The data:
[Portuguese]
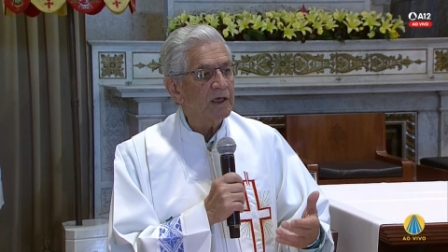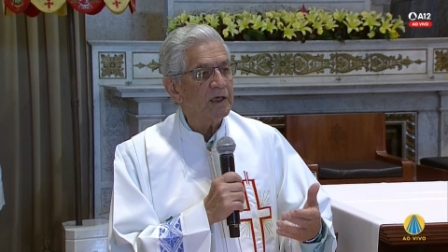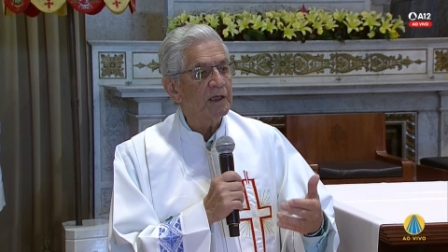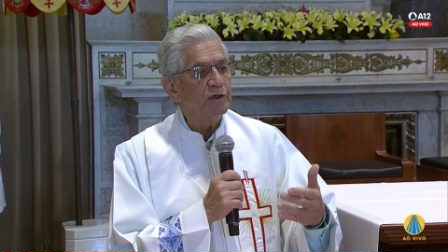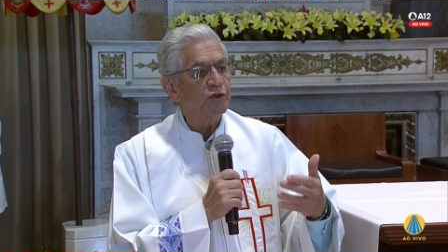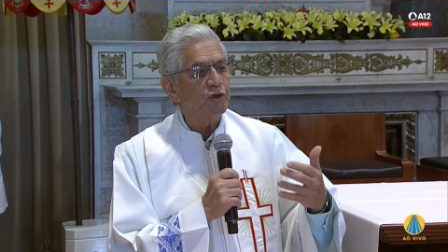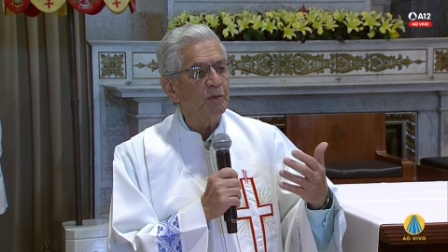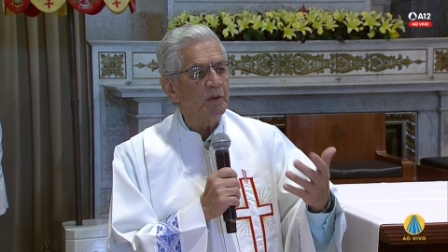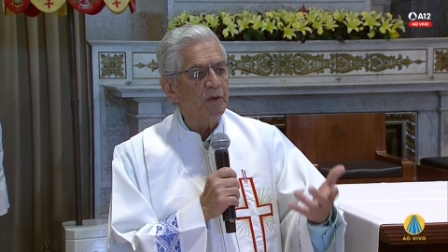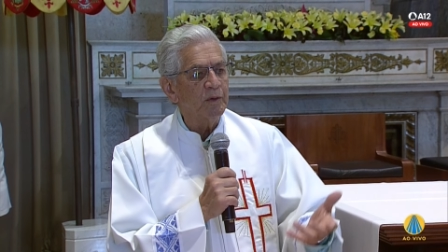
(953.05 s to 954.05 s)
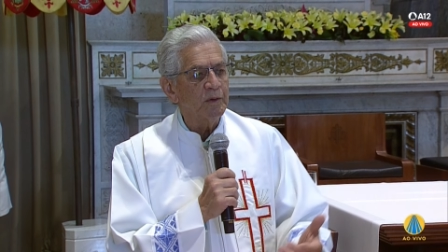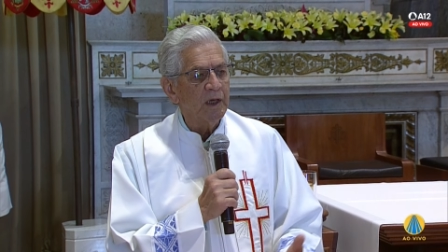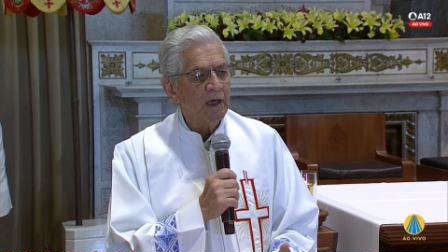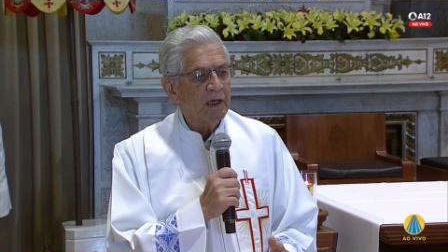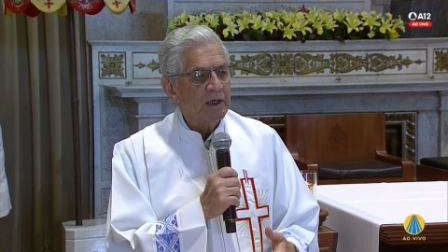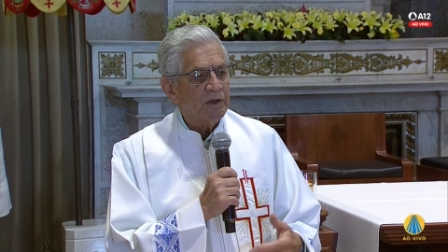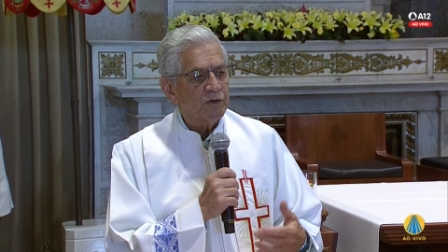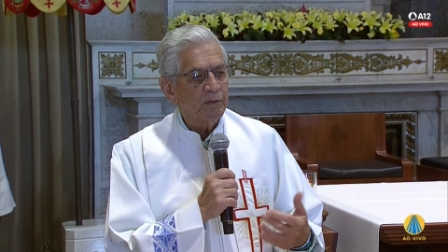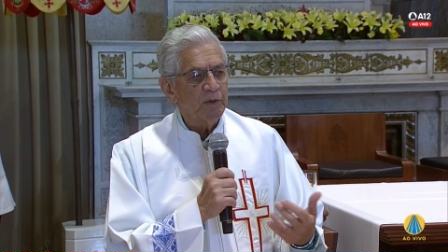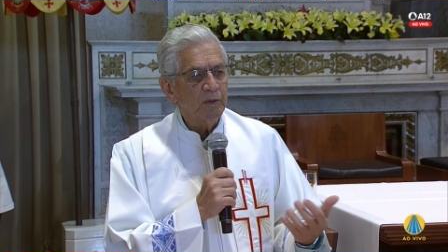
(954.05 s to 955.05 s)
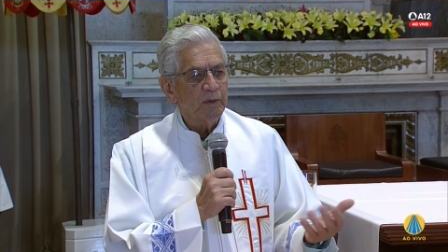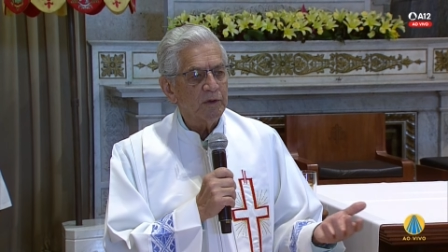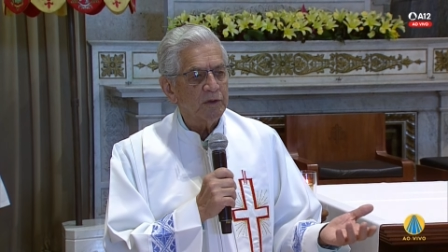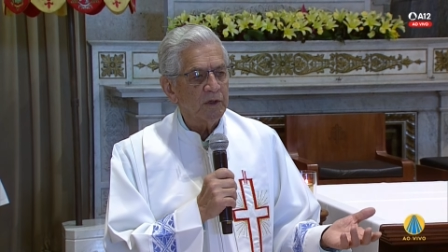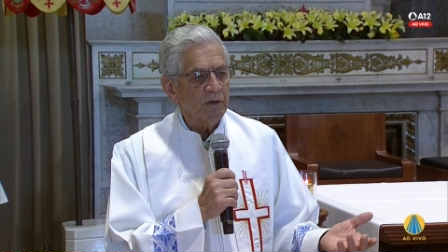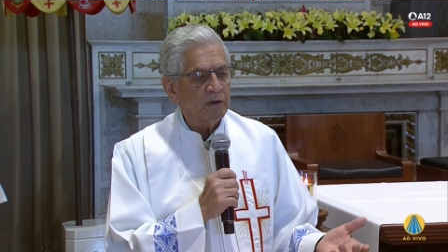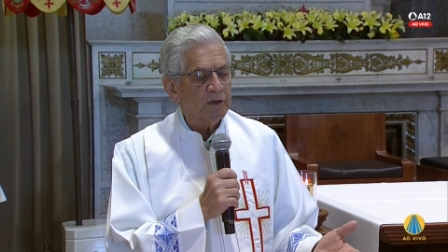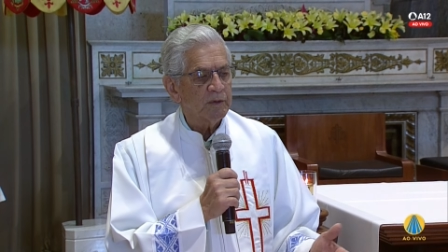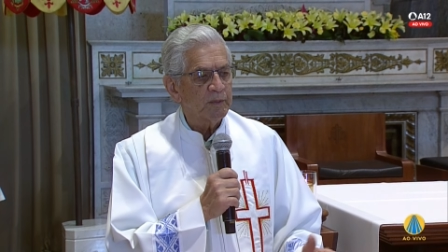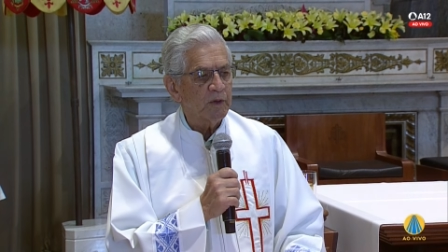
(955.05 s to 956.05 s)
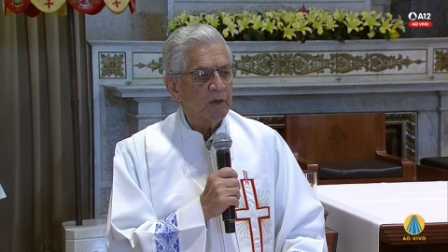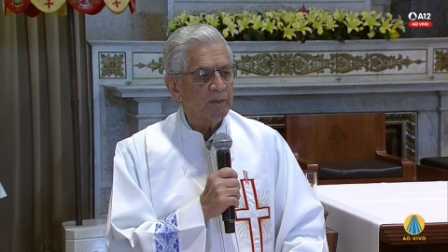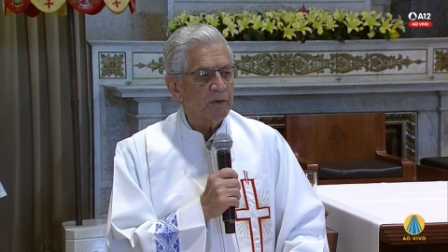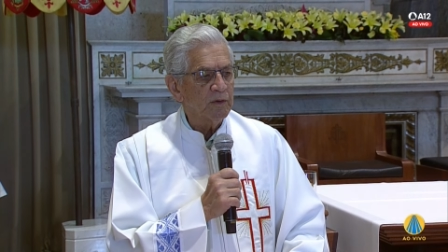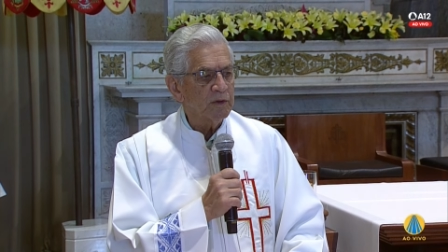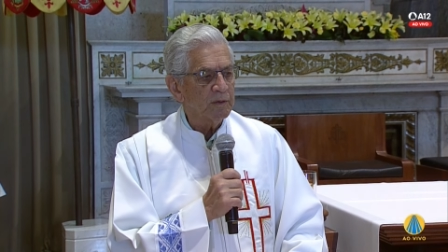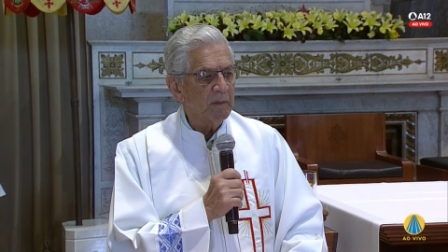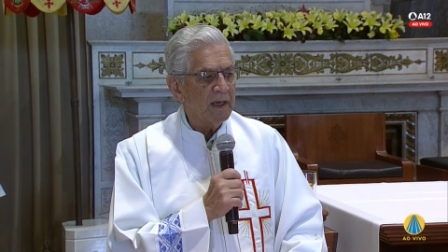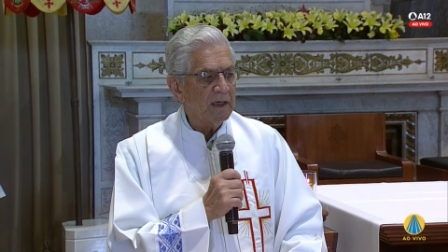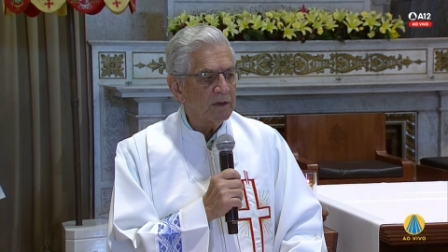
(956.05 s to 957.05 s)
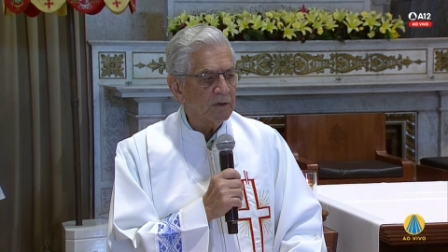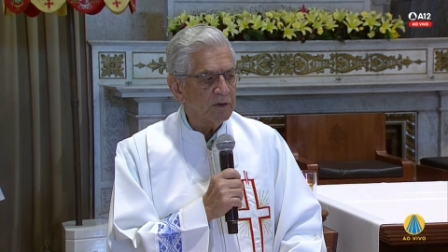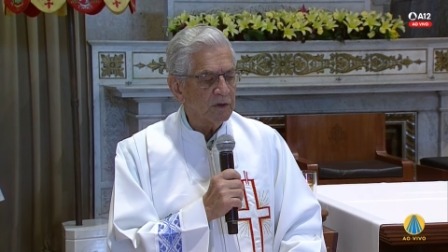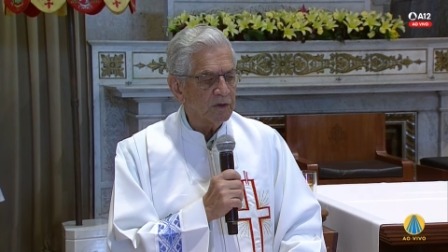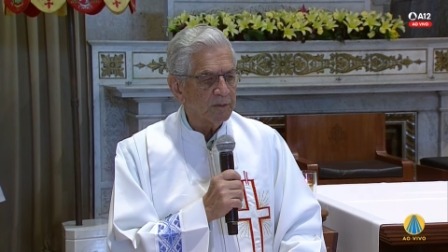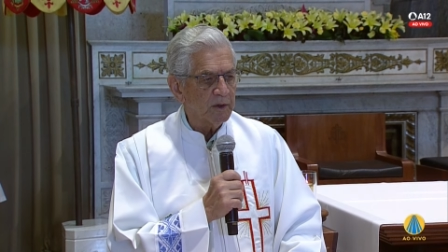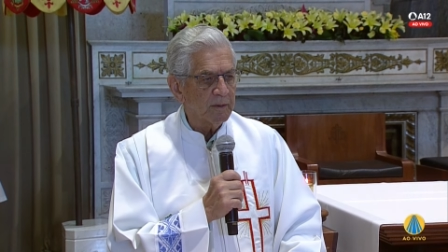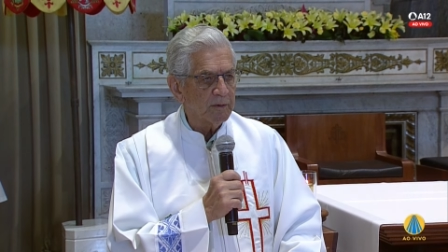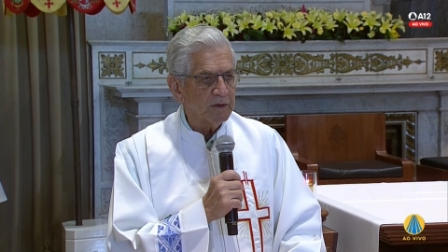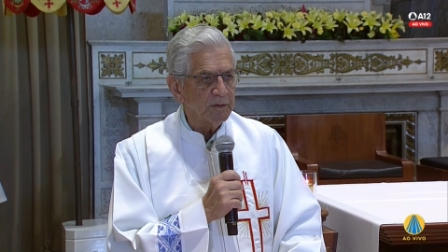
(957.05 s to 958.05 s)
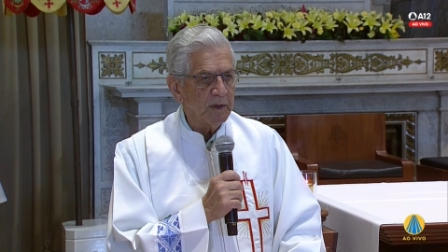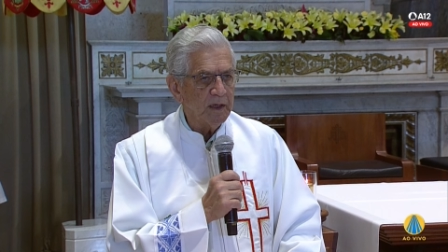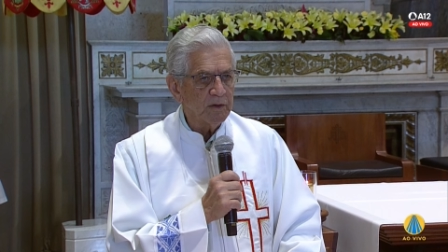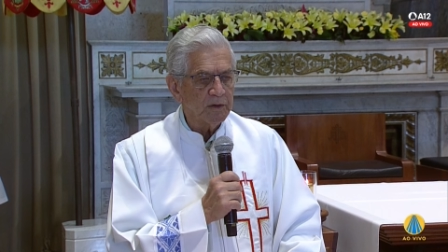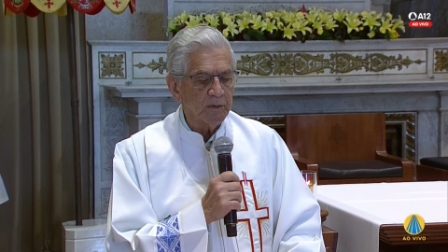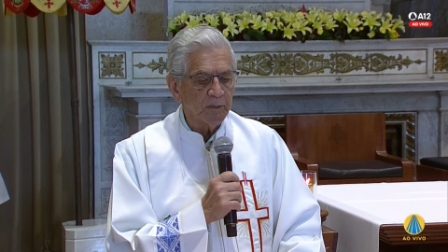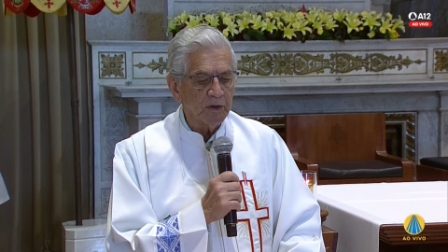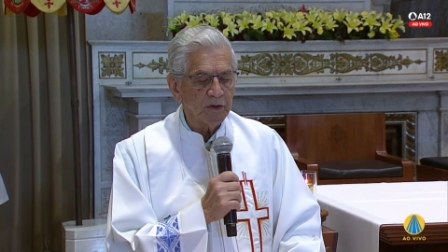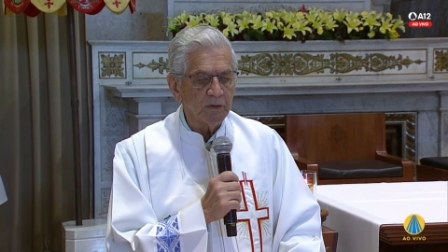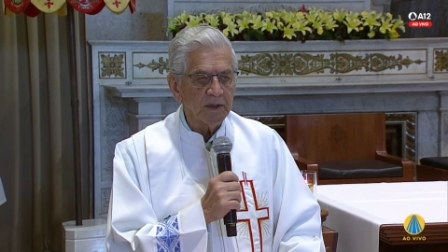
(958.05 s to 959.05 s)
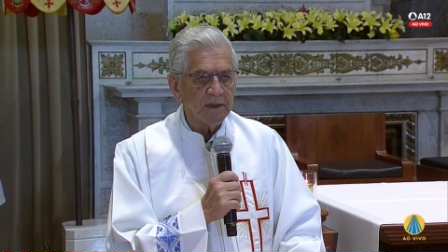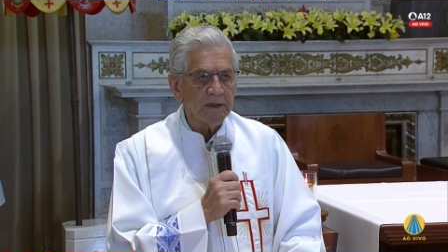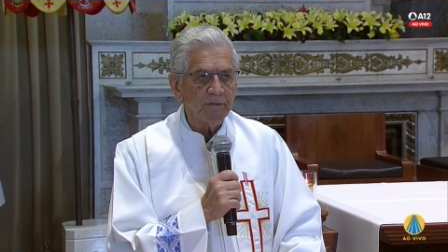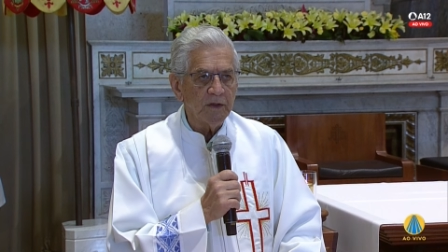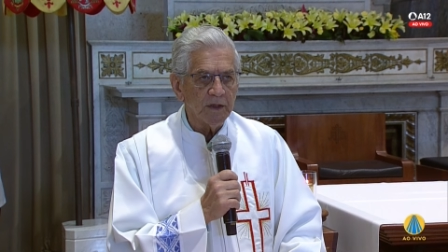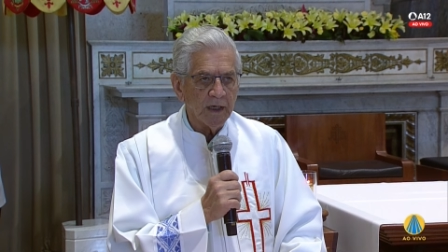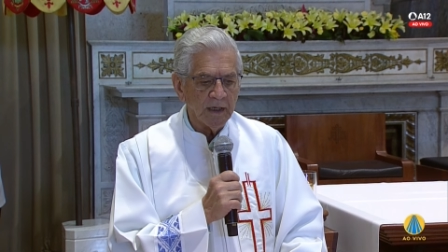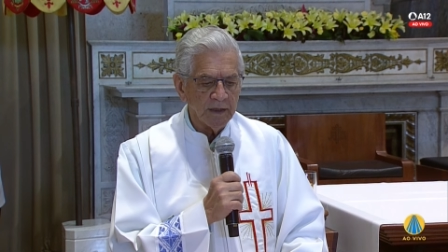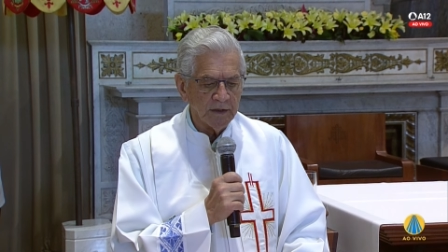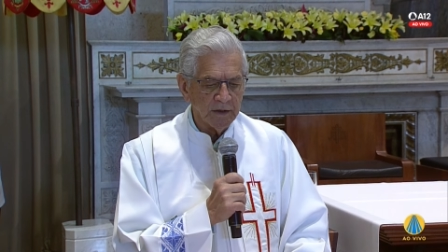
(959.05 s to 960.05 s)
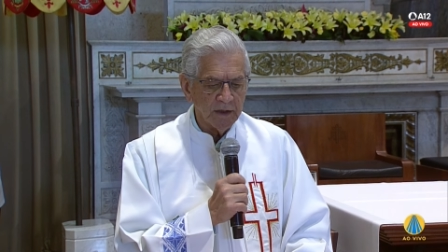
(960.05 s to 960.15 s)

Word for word: que ele subiu subiu por seus próprios méritos, seus próprios meios, por sua divindade.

Directions for this task: Go through the data above and transcribe it in full, omitting any image.

Written response:
[Portuguese]
(953.05 s to 954.05 s)
(954.05 s to 955.05 s)
(955.05 s to 956.05 s)
(956.05 s to 957.05 s)
(957.05 s to 958.05 s)
(958.05 s to 959.05 s)
(959.05 s to 960.05 s)
(960.05 s to 960.15 s)

Word for word: que ele subiu subiu por seus próprios méritos, seus próprios meios, por sua divindade.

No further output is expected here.